Translating "flesh" as "sinful nature" leads to numerous doctrinal problems, especially the two nature doctrine of sanctification when applied to believers, and in Romans 7 makes it difficult to refer Paul's experience to the regenerate man.

The only-begotten Son has been made to disappear from history, and instead we only hear of a one and only son in the Gospel of John.

Sodomites have been rendered male shrine prostitutes.

There is no "testament" in the NIV, which affects both covenant theology and the doctrines of grace. C.f. WCF 7.4.

Again, final appeal is to be made to the Hebrew and Greek, but translation is intended for those who cannot understand these languages, and should be conducted with the aim that the word of God might dwell "plentifully" in all.


----------



## KeithW (Jan 6, 2016)

Taylor Sexton said:


> Either way, I do not at all appreciate the abuse of my question...

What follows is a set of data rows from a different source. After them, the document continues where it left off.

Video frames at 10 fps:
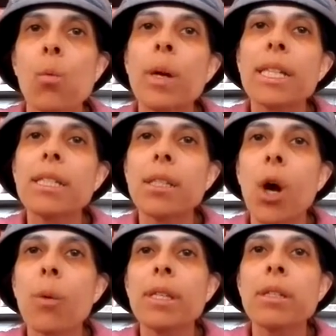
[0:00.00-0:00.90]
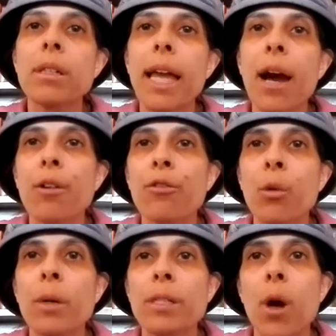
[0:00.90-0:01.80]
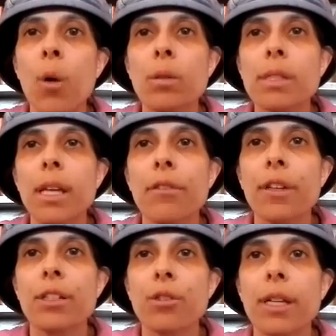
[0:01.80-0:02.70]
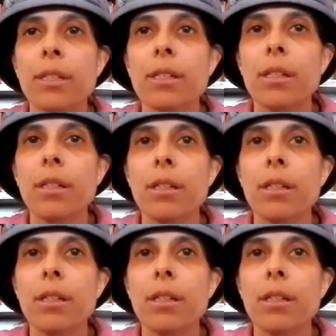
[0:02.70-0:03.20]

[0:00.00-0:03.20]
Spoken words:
one needs to always look out for one's own self-interest.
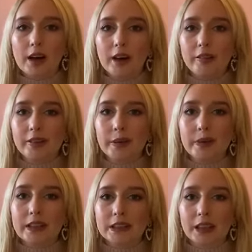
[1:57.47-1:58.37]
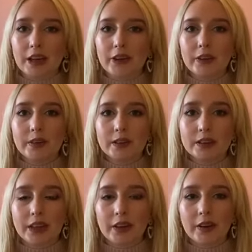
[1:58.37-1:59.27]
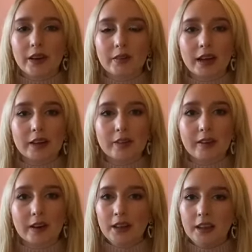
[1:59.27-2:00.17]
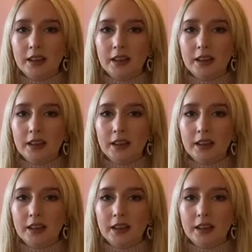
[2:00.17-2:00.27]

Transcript: a few years ago, so I'm glad I found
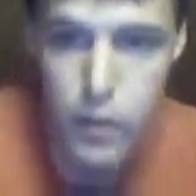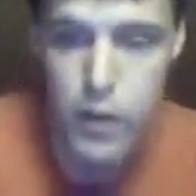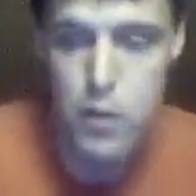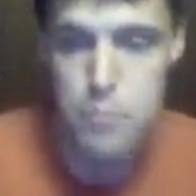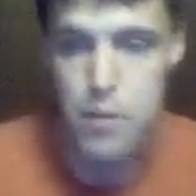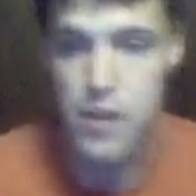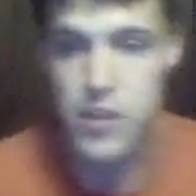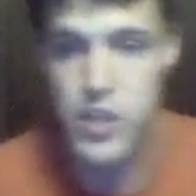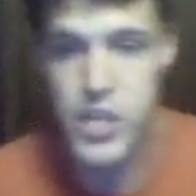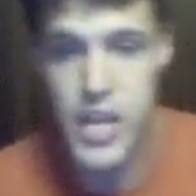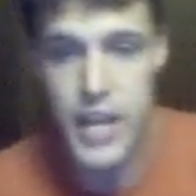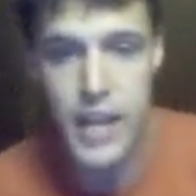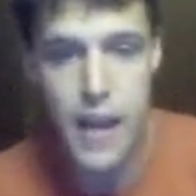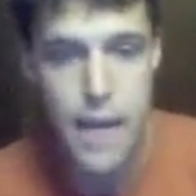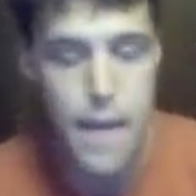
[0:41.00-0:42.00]
to impress a
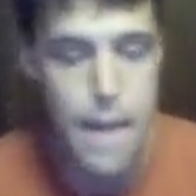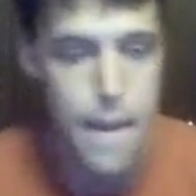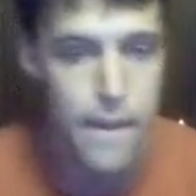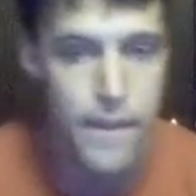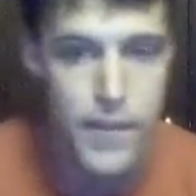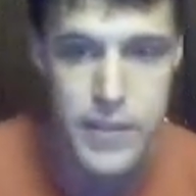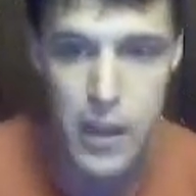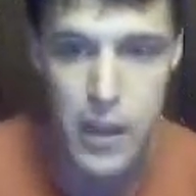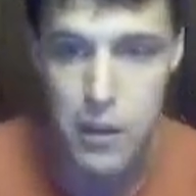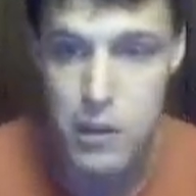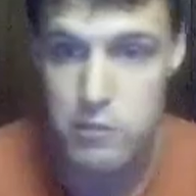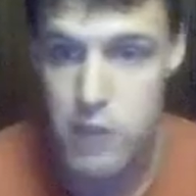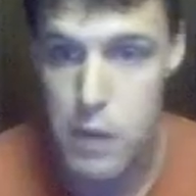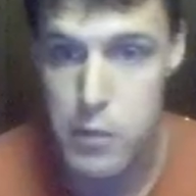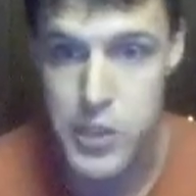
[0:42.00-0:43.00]
chick? Tell her to
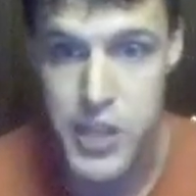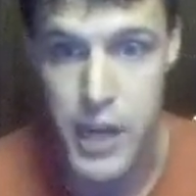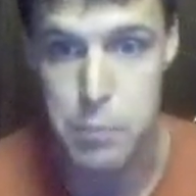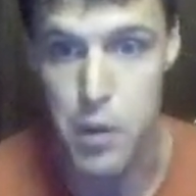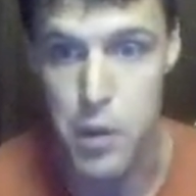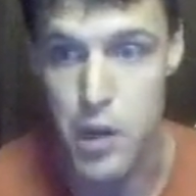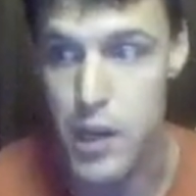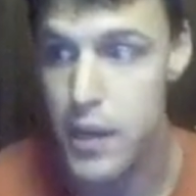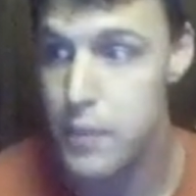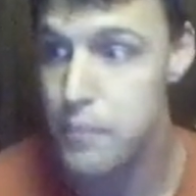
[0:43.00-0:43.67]
grab her checkbook.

I apologize if I came across as being abusive or offensive. That was not my intent.



Taylor Sexton said:


> Allow me to remind you that this discussion is about various opinions regarding doctrinal clarity between two very different translations of Scripture and not about systematic-theological method.


This is exactly how I understood the original question. You did not ask about Scriptural clarity but about _doctrinal _clarity based on different English translations.

The Bible is not organized by doctrinal subject matter but doctrines are interwoven throughout the Bible. Someone has to do the work of digging those out of the Bible. The result is an overarching description of a doctrine plus a list of verses it is derived from. Different English translations are going to have different lists of verses which support that doctrine. The differences could be in vocabulary, grammar, or textual basis. In the list of verses which support a doctrine, one English translation will be clear on one doctrine and unclear on another. A different English translation will be the opposite.

Again my apologies.


----------



## Vox Oculi (Jan 10, 2016)

The NIV is problematic in one place in particular that I have dealt with ad nauseam with worldly people attempting to excuse disbelief.

The NIV, HCSB and other versions attempting to be more modern in their language, translate Deuteronomy 22:28 as "rape." Versions that do not: ESV, ASV, KJV, NASB and all the older versions.

This fact alone is responsible for the multitude of claims by uninformed nonchristians who unquestioningly regurgitate, "the Bible says that a woman has to marry her rapist."

Because of the prevalence of this claim alone, I would hesitate not to give someone an NIV, lest upon hearing this oft-repeated accusation, they look up the verse, and confirm it to themselves. If they heard it and looked it up in the KJV, they would simply see that the man 'takes hold of a young woman and lies with her.' They would be able to look Deuteronomy 22:25 and see that the KJV, ESV et al render it as "forces her and lies with her." So the difference becomes quite distinct.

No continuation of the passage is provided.